Please transcribe the records precisely; pictures stay out of your copy.
=== Begin Enclosure ===
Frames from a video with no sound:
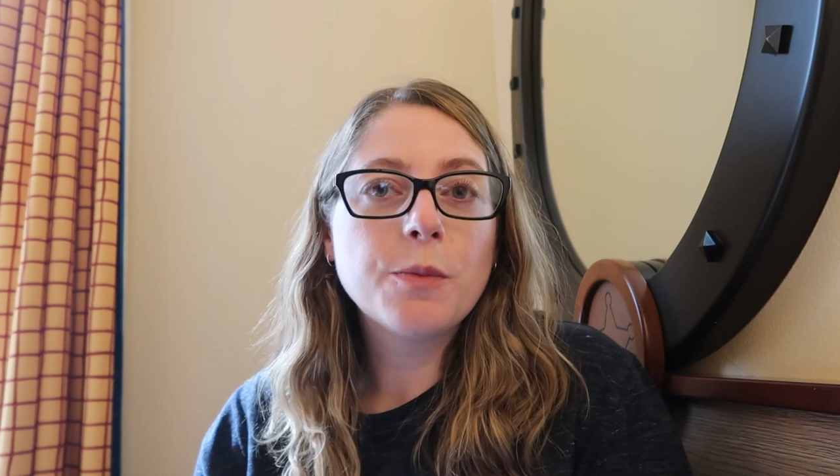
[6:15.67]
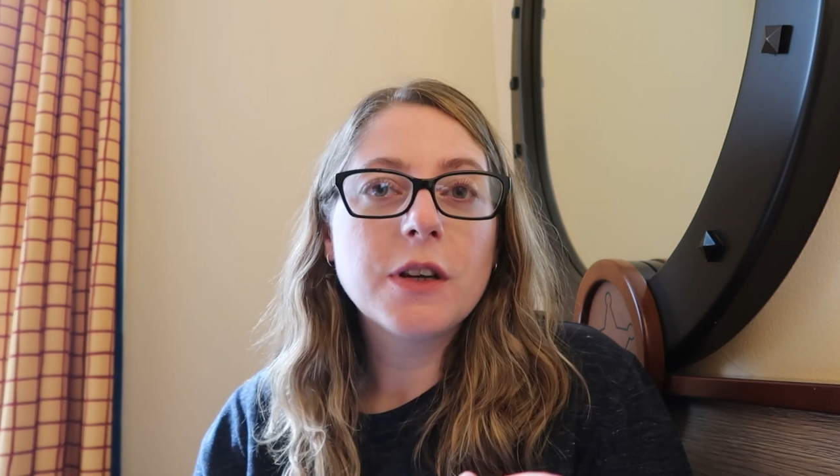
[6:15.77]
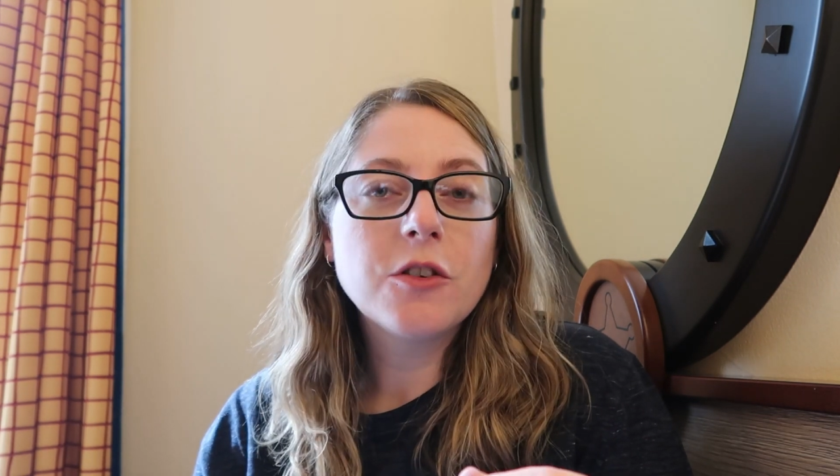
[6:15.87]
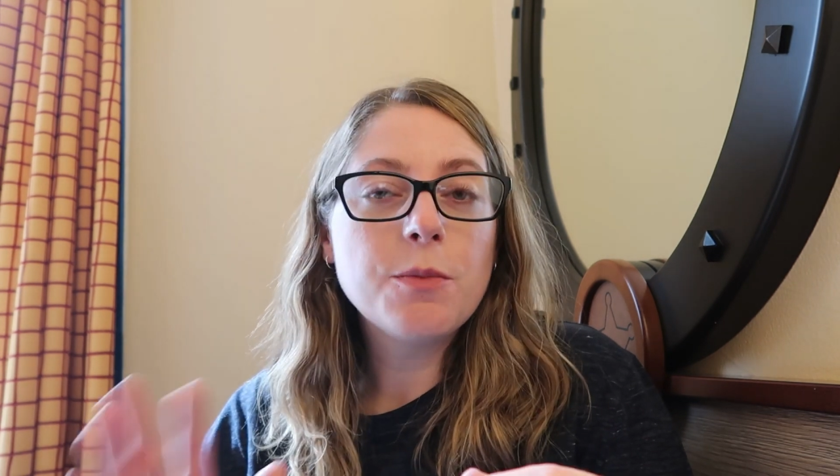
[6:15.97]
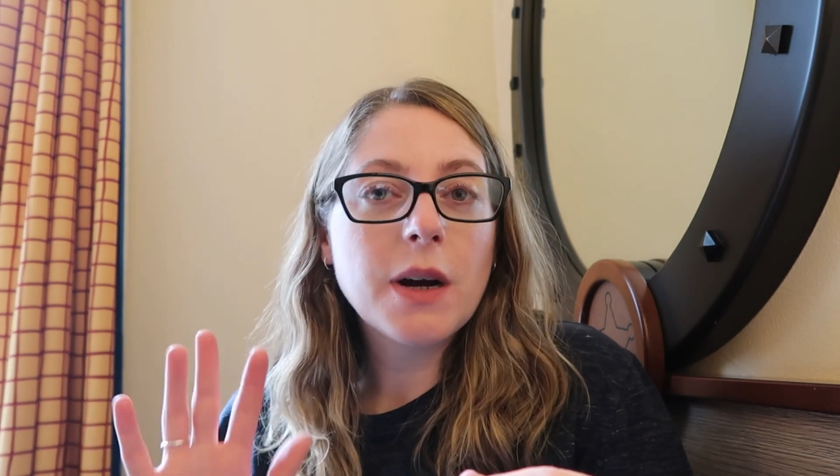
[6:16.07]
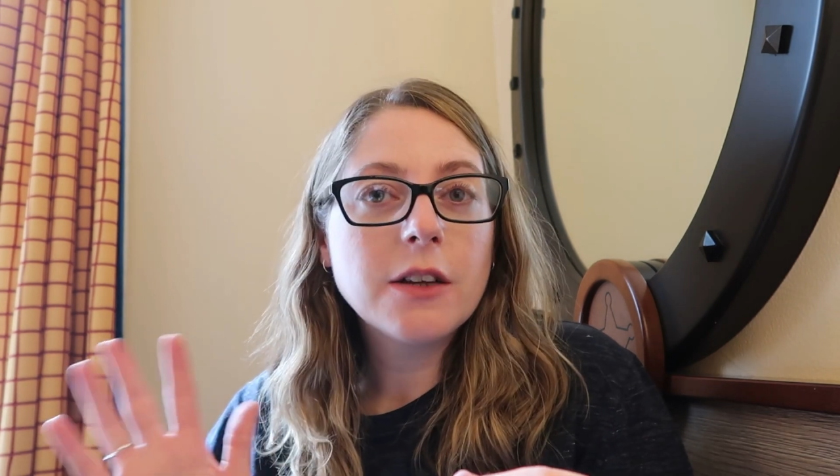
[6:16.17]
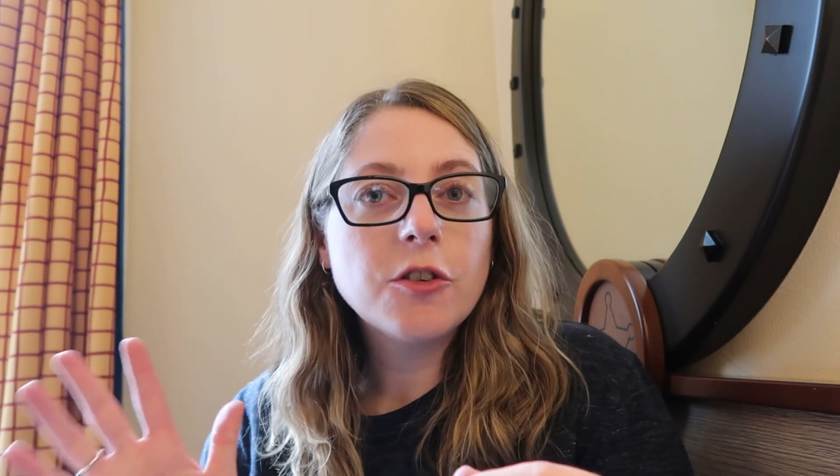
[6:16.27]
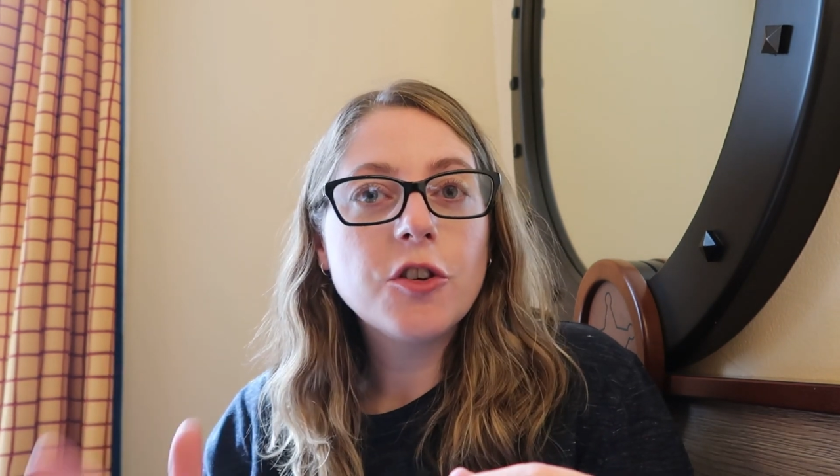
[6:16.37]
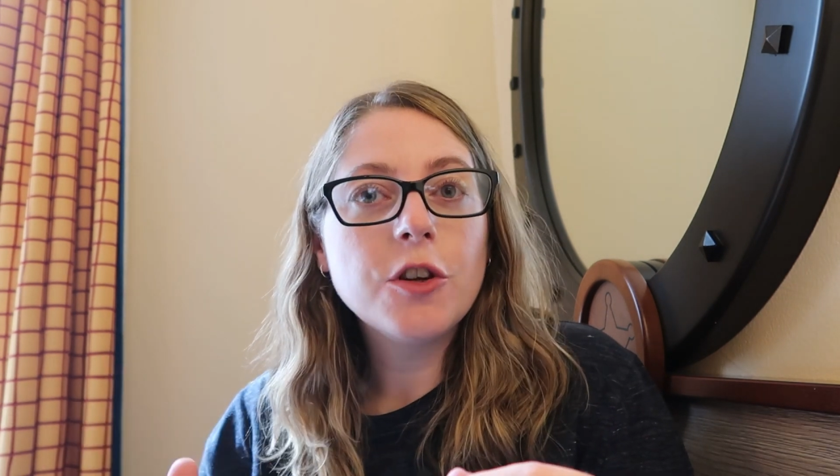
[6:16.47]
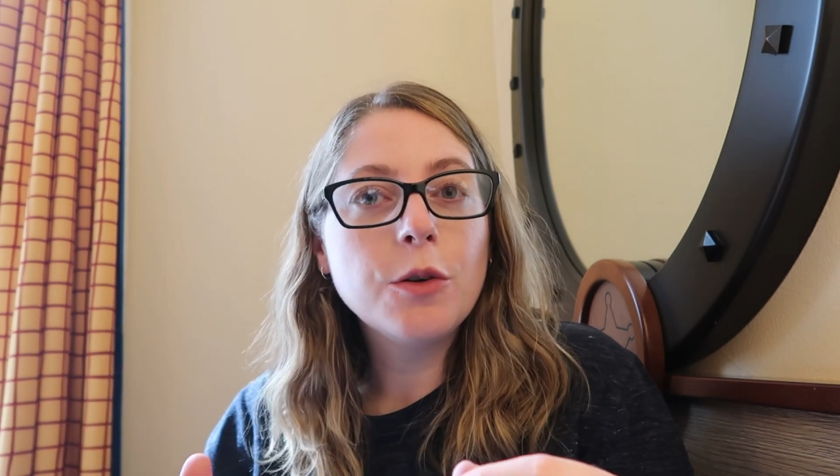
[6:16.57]
because you might
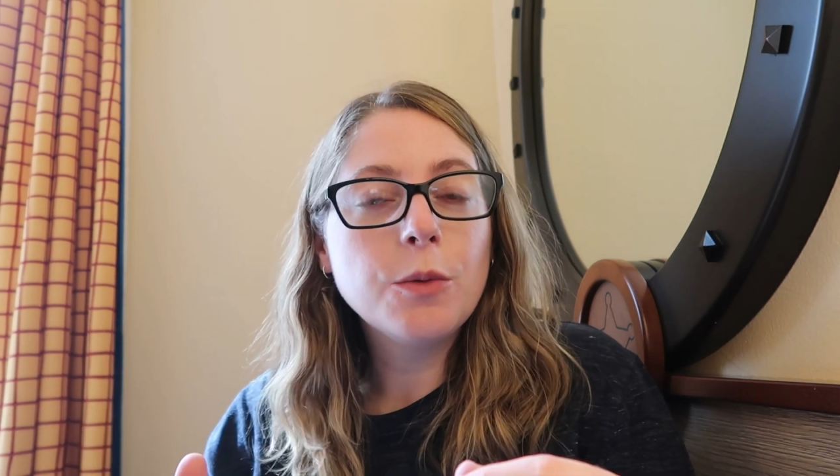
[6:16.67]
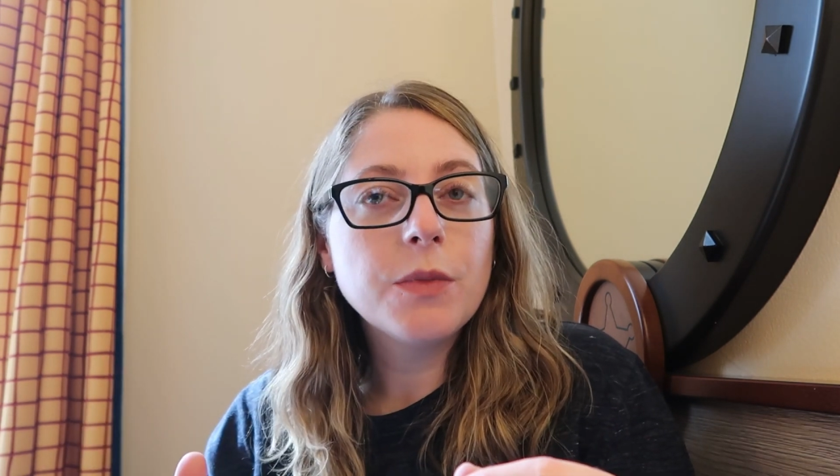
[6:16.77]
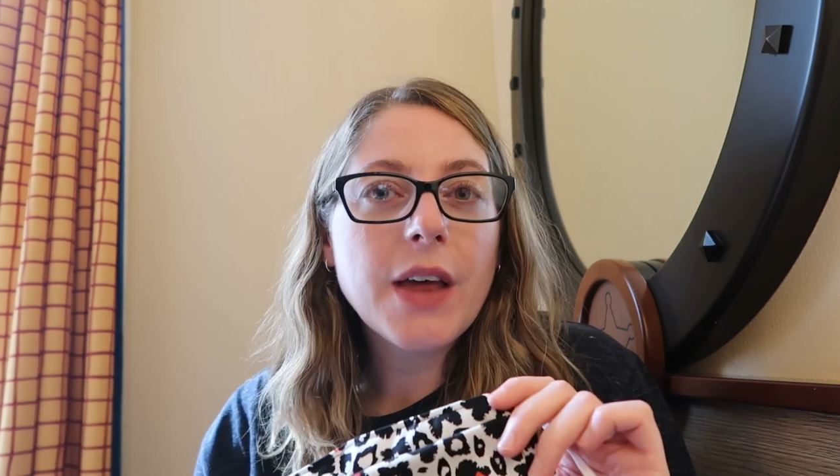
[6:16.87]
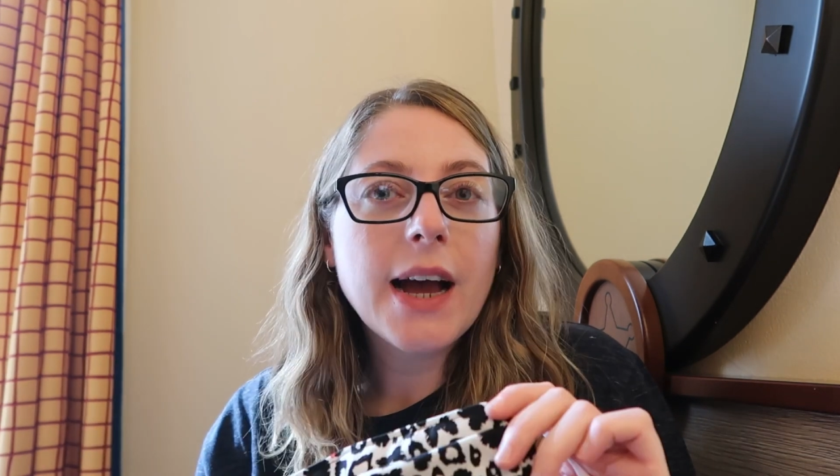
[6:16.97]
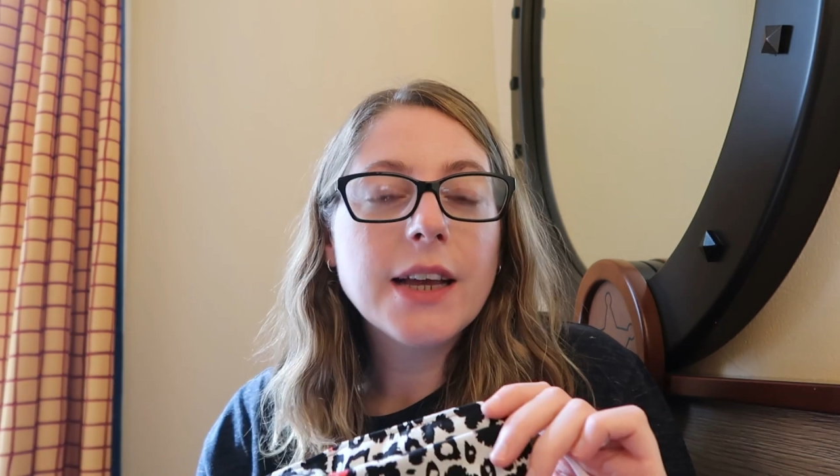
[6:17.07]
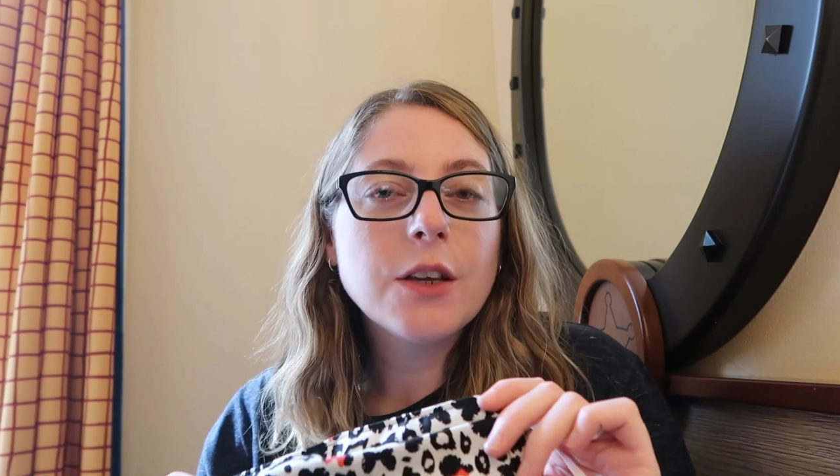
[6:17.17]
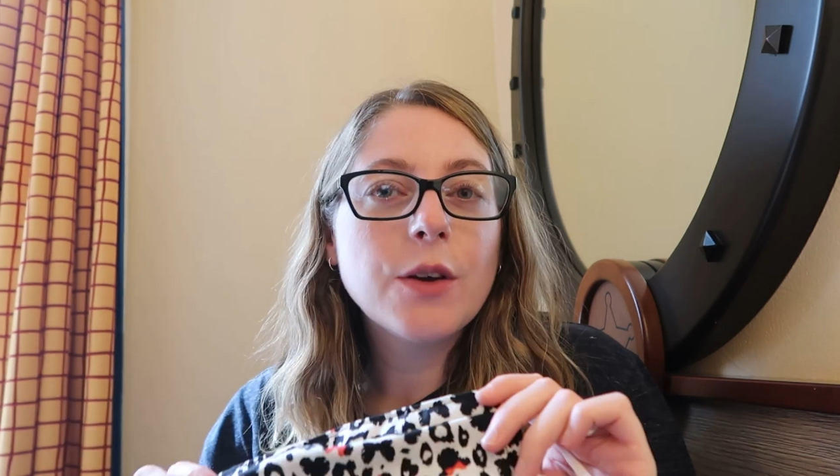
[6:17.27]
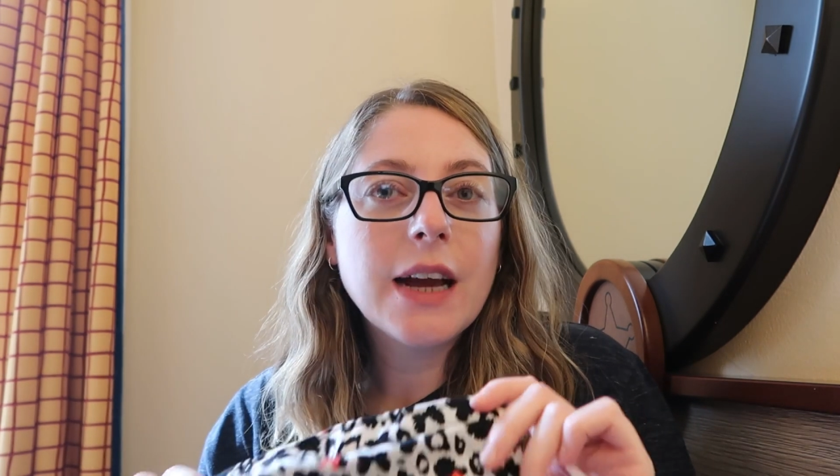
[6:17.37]
assume that you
=== End Enclosure ===
→ EXERCISE OUTPUT:
Frames from a video with no sound:
[6:15.67]
[6:15.77]
[6:15.87]
[6:15.97]
[6:16.07]
[6:16.17]
[6:16.27]
[6:16.37]
[6:16.47]
[6:16.57]
because you might
[6:16.67]
[6:16.77]
[6:16.87]
[6:16.97]
[6:17.07]
[6:17.17]
[6:17.27]
[6:17.37]
assume that you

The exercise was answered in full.